* [Listed entries]:

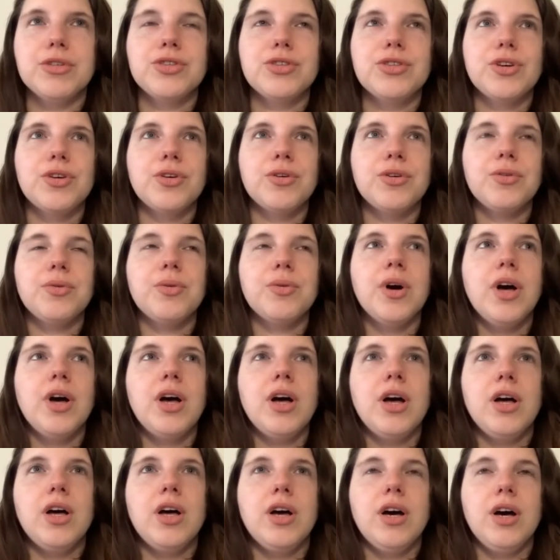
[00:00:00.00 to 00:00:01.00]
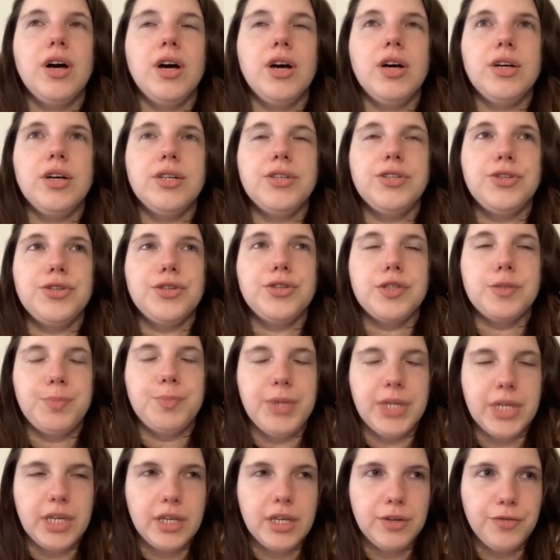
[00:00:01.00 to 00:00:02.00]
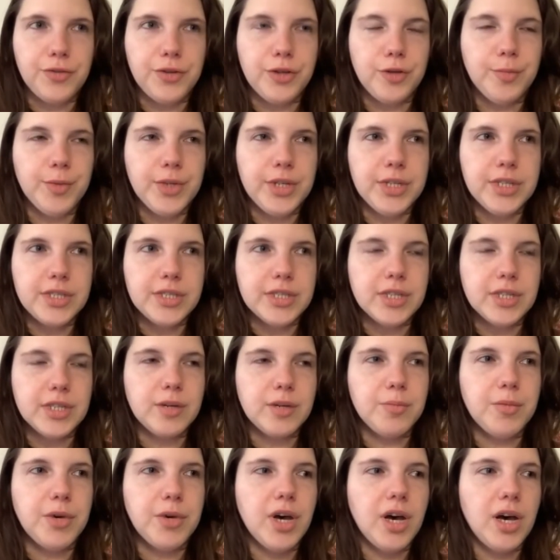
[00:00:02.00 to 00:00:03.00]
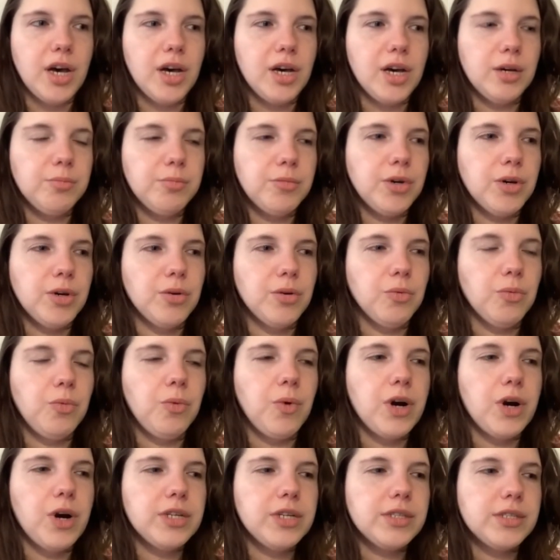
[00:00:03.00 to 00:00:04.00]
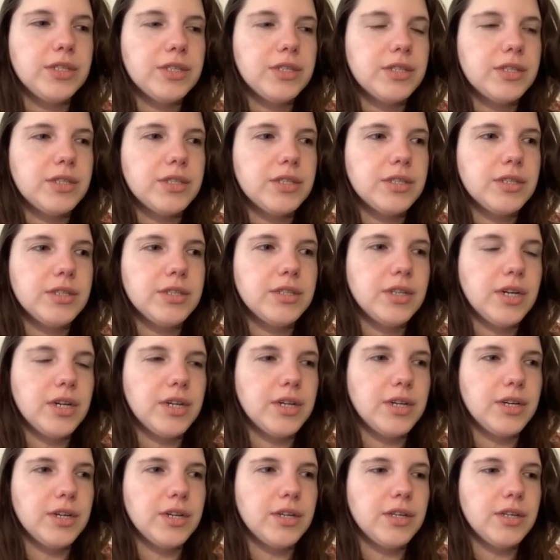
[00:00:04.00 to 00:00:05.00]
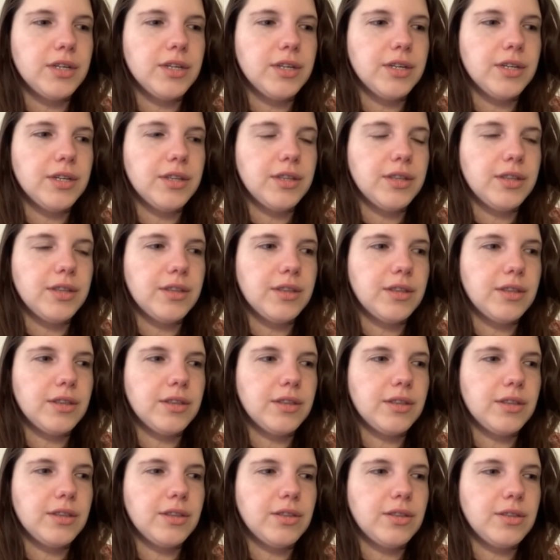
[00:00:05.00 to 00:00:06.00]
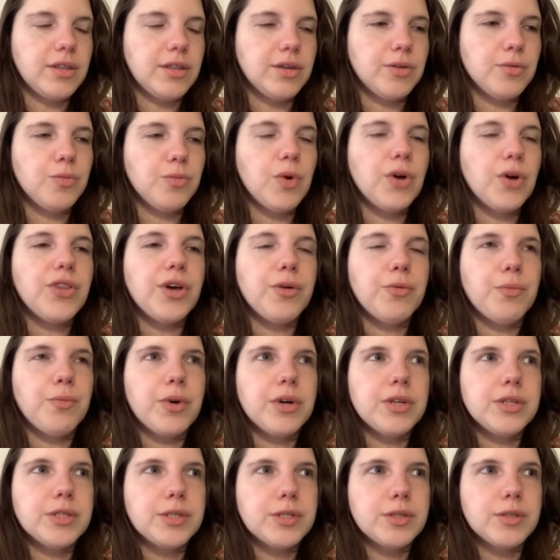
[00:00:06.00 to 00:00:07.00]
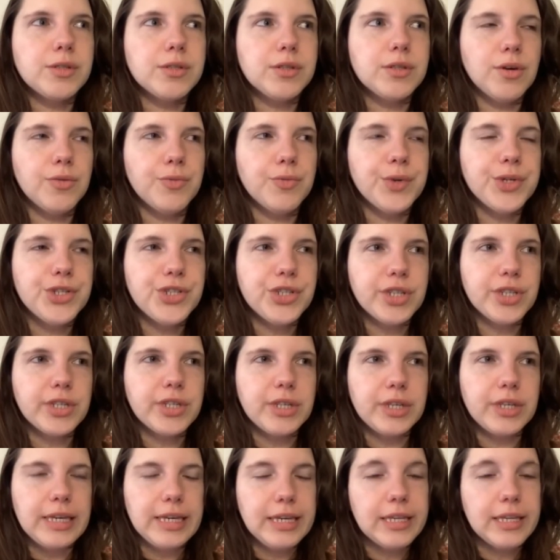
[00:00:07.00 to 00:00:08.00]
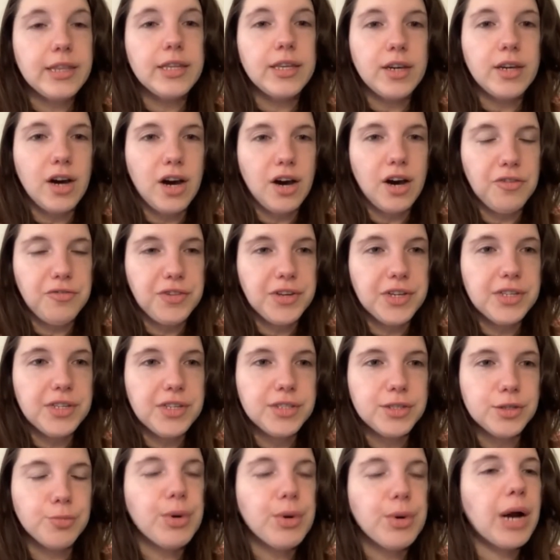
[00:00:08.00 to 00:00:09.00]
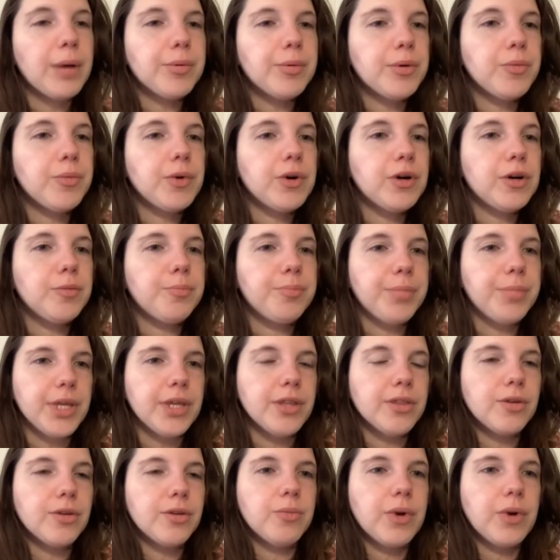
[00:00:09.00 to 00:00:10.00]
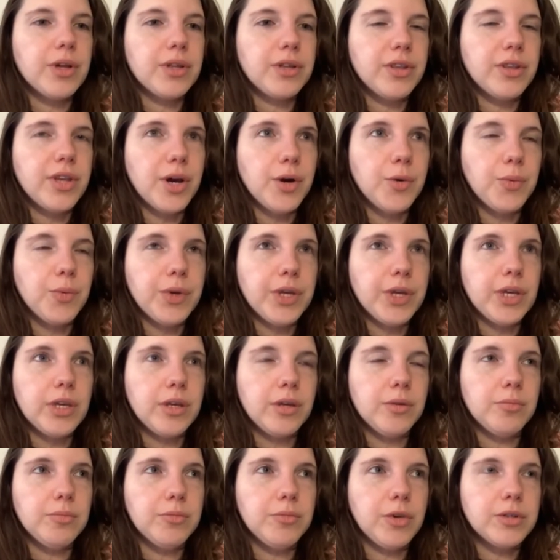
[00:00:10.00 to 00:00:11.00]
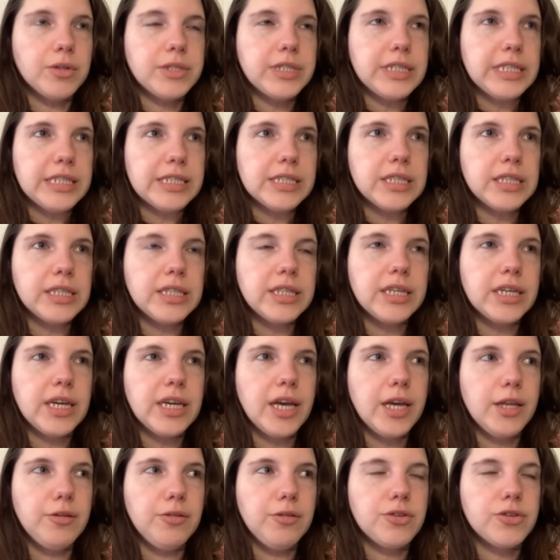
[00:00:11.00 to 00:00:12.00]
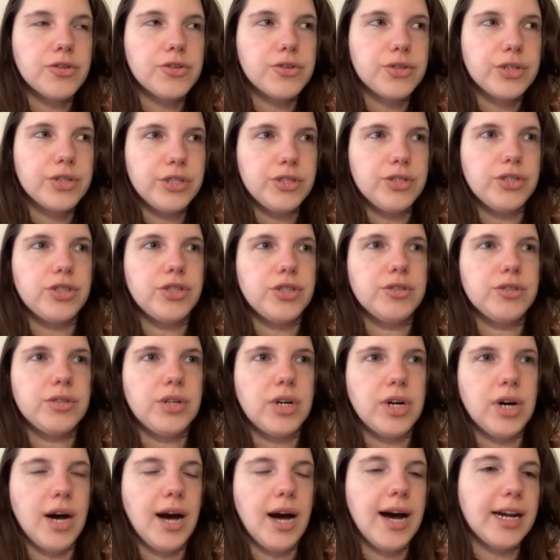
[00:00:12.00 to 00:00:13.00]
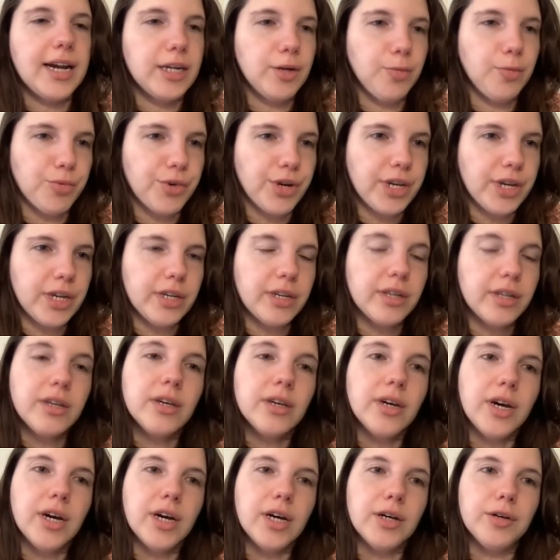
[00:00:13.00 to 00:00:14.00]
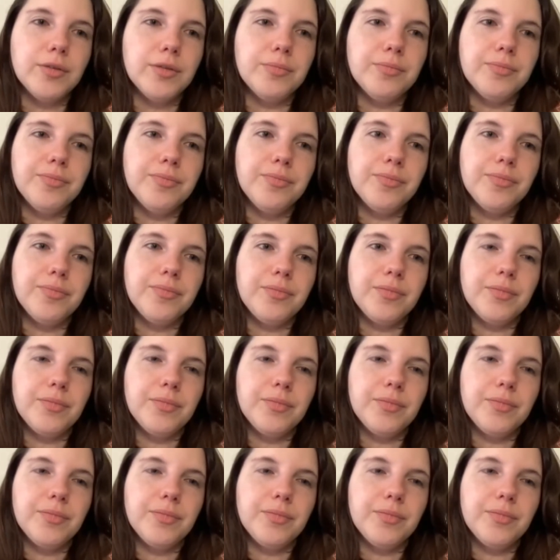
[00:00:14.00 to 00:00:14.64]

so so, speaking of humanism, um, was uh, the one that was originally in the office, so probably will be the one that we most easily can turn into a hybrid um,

* [Problem statement]:
Take the lines from the one that contains "[00:00:08.00 to 00:00:09.00]" through the last line of the material above and reproduce them exactly, leaving out any pictures.

* [Written answer]:
[00:00:08.00 to 00:00:09.00]
[00:00:09.00 to 00:00:10.00]
[00:00:10.00 to 00:00:11.00]
[00:00:11.00 to 00:00:12.00]
[00:00:12.00 to 00:00:13.00]
[00:00:13.00 to 00:00:14.00]
[00:00:14.00 to 00:00:14.64]

so so, speaking of humanism, um, was uh, the one that was originally in the office, so probably will be the one that we most easily can turn into a hybrid um,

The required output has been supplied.